CAC season opens tomorrow

Published 12:00 am Friday, October 10, 2014

Hank's

The Covington Arts Council’s 2014-15 season opens this Saturday night with Jason Petty’s production of “Hank and My Honkeytonk Heroes.”

 

“Jason Petty is the ultimate Hank Williams tribute artist,” said CAC executive director Paula Harr. “He was here many years ago in a production of ‘Lost Highway.’ When it was over, someone who saw the show said to me, ‘He does Hank better than Hank did Hank.’ ”

 

He’s good enough to have done Hank tributes at Nashville’s Ryman Auditorium and the Grand Old Opry. Tonight, he is at the Hank Williams Museum in Montgomery.

 

Petty, who was born 16 years after Williams died, said one of his earliest memories is sittin gin the front seat of a car without a seatbelt on.

 

“I’m about 3,” he said. “My dad sang ‘I want a be a football hero,’ and ‘Hey, Good Lookin’.”

 

When he was a little older, he said, he was a “huge Elvis fan.”

 

“I got to see him in concert,” he said. “He said he was going to sing the saddest song he ever heard. It was ‘I’m So Lonesome, I Could Die.”

 

Petty said he looked it up in the Encyclopedia Brittanica when he got home.

 

“So, I knew who Hank was, but I didn’t have any of his records,” he said.

 

Music wasn’t in his career plan.

 

“I had no designs when I was in college in the 80s that I was even going to do this as a career,” he said. “I wasn’t interested in music at all. I was a business major, with a minor in history.”

 

He was working as a marketing rep for Phizer Chemicals when he got involved in singing in church.

 

“Somebody in my church knew somebody who did entertainment at Opryland,” he said. “I got a contract there to sing on weekends while I kept my regular job.

 

“In my 20s, I could work seven days a week,” he said. “Somebody said, ‘You look and sound a lot like Hank Williams. Have you ever tried to sing like him?’ “

 

From there, a 30-second tribute was written into the Opryland show. The right person heard that 30-second chorus, and the man who would go on to produce “Lost Highway,” a two-hour musical about Hank’s life, asked Petty to audition.

 

That led to a two-year “Lost Highway” stint in ’96 and ’97, followed by a Nashville tour.

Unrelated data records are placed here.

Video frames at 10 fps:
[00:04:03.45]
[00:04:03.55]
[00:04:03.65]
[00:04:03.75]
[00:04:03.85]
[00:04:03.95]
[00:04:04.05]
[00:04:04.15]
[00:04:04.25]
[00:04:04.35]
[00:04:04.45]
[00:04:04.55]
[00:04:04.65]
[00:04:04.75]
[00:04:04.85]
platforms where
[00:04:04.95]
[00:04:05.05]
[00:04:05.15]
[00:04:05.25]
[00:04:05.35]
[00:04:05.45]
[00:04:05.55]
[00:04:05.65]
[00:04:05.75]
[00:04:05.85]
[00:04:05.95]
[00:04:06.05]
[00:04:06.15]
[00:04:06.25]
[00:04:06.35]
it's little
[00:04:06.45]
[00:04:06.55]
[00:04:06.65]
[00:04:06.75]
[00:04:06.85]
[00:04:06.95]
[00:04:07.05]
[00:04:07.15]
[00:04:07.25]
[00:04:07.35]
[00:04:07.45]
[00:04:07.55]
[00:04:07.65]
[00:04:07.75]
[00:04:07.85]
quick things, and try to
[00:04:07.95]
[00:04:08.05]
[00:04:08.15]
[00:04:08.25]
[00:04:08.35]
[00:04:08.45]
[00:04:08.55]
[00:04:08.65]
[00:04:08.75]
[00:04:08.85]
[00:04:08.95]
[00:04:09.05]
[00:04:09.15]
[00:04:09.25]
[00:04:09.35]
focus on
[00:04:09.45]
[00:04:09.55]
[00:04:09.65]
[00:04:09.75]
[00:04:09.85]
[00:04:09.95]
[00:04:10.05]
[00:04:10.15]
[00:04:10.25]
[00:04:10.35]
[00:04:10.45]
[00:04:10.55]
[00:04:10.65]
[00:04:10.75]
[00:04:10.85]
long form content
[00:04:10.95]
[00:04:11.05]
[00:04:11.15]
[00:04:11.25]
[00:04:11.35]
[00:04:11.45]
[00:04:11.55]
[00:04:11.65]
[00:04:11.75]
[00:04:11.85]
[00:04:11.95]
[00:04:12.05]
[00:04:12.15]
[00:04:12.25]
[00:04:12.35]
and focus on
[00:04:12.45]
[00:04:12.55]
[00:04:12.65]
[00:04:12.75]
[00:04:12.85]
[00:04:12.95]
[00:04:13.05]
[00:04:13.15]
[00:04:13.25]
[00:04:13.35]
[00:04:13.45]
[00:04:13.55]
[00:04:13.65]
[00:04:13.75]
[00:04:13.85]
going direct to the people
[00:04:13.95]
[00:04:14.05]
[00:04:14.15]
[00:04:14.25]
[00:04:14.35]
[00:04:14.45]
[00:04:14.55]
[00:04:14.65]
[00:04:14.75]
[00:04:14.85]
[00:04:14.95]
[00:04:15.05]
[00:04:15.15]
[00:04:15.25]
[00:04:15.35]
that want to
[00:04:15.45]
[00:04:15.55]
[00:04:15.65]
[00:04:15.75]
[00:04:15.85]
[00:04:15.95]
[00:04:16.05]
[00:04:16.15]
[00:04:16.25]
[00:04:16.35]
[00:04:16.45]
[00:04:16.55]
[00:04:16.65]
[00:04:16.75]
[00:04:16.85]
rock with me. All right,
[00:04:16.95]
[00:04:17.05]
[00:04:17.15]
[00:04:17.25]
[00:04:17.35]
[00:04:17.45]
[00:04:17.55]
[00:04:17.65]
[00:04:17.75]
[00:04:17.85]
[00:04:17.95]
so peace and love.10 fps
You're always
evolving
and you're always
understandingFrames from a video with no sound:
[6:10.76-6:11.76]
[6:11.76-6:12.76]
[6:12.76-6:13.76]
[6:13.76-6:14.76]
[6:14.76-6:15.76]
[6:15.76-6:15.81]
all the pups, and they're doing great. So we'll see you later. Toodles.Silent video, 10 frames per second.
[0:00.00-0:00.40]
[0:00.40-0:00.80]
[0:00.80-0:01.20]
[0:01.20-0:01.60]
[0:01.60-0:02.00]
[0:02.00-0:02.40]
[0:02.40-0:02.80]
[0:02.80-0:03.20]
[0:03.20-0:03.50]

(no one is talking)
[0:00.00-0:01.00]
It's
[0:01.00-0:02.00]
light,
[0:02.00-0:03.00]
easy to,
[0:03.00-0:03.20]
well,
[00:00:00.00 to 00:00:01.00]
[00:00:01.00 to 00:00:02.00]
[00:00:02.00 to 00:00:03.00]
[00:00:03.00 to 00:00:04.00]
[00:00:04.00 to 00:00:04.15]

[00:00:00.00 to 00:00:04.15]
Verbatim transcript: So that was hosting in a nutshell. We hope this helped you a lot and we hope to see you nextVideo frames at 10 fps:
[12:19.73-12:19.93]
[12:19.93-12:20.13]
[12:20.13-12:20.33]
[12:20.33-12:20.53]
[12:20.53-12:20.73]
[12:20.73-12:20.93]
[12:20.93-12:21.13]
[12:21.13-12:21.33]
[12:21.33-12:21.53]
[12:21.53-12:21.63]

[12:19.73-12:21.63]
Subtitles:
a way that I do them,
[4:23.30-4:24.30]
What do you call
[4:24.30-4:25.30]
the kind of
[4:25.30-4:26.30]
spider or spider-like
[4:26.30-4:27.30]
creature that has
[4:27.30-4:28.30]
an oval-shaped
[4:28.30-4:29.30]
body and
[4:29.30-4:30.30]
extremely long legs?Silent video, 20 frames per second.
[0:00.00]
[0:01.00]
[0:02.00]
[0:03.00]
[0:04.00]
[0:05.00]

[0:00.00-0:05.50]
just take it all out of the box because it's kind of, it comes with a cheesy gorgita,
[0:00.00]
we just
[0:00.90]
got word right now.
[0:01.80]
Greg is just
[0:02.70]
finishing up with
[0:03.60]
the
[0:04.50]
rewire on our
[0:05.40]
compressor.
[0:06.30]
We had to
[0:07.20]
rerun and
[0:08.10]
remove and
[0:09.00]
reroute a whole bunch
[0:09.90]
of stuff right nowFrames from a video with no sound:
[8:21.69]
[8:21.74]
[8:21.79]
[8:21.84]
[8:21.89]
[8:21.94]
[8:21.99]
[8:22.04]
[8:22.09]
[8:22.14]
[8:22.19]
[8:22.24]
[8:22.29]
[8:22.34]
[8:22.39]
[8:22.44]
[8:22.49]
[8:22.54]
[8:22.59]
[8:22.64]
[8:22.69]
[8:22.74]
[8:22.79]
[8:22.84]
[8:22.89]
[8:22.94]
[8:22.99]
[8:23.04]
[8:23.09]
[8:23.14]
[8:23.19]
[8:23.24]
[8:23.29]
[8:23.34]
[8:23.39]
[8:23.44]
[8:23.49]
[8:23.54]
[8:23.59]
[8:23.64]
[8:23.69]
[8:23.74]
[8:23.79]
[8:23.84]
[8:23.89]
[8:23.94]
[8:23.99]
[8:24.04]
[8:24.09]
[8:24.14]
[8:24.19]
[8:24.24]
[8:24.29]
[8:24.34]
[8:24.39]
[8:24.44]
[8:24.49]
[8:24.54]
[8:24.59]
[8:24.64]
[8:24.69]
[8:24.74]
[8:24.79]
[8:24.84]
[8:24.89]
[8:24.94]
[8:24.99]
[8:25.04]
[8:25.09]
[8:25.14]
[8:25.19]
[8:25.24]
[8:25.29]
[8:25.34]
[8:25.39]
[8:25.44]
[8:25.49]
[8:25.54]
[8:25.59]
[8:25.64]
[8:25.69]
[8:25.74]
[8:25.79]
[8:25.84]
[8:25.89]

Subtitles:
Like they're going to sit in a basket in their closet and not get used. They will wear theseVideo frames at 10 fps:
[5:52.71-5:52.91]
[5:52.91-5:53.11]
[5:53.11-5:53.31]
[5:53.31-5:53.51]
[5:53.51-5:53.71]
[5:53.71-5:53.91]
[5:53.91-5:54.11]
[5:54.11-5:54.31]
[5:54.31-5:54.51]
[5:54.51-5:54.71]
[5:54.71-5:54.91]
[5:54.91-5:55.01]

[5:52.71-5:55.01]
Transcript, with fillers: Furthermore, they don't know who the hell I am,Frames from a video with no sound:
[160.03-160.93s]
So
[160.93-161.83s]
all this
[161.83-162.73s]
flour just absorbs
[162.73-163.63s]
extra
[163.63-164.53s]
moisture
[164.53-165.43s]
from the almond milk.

They took it to New York City and planned to perform it for six weeks Off Broadway. He earned an Obie Award for Performance there.

 

“That was extended to almost a year,” he said. “Since then, I’ve put written four or five different shows. Two have Hank in them.”

 

Of those, he said, the Hank shows are the most popular. Next year, a big movie about the late singer’s life, “I Saw the Light,” is due out. Petty thinks it will increase Hank’s popularity.

 

Part of what made Hank Williams attractive, Petty said, is that “Hank was very raw.”

 

“He never had any singing lessons,” he said. “That was a blessing, because singers now are very polished. I think with country and Ameriana, people want to hear someone with a raw edge to them.”

 

There is a lonesomeness in Hank’s voice, he said, and he tries to duplicate that.

 

“He was a rare gift from God,” Petty said. “He was supposed to burn bright, and burn out quick.”

 

In “Honkeytonk Heroes,” Petty also pays tribute to those who influenced Hank and those Hank influenced, including Jimmie Rodgers, Roy Acuff, Ernest Tubb, The Carter Family, George Jones, and Webb Pierce.

 

“This is a wonderful, family-friendly show,” Harr said. “

 

The 2014-15 season also includes Embraceable You, an Eagles tribute band, and Seven Brides for Seven Brothers.

 

“We’ve got country music, Gershwin, Broadway and our first classic rock performance,” Harr said. “I think we can appeal to all ages and groups of people.”

 

Season tickets for all four productions are $50.

 

Tickets for “Hank,” are $15 in advance, and are available at Harold’s, The Star-News, and Young’s Florist. Tickets are $18 at the door. Student tickets are $10.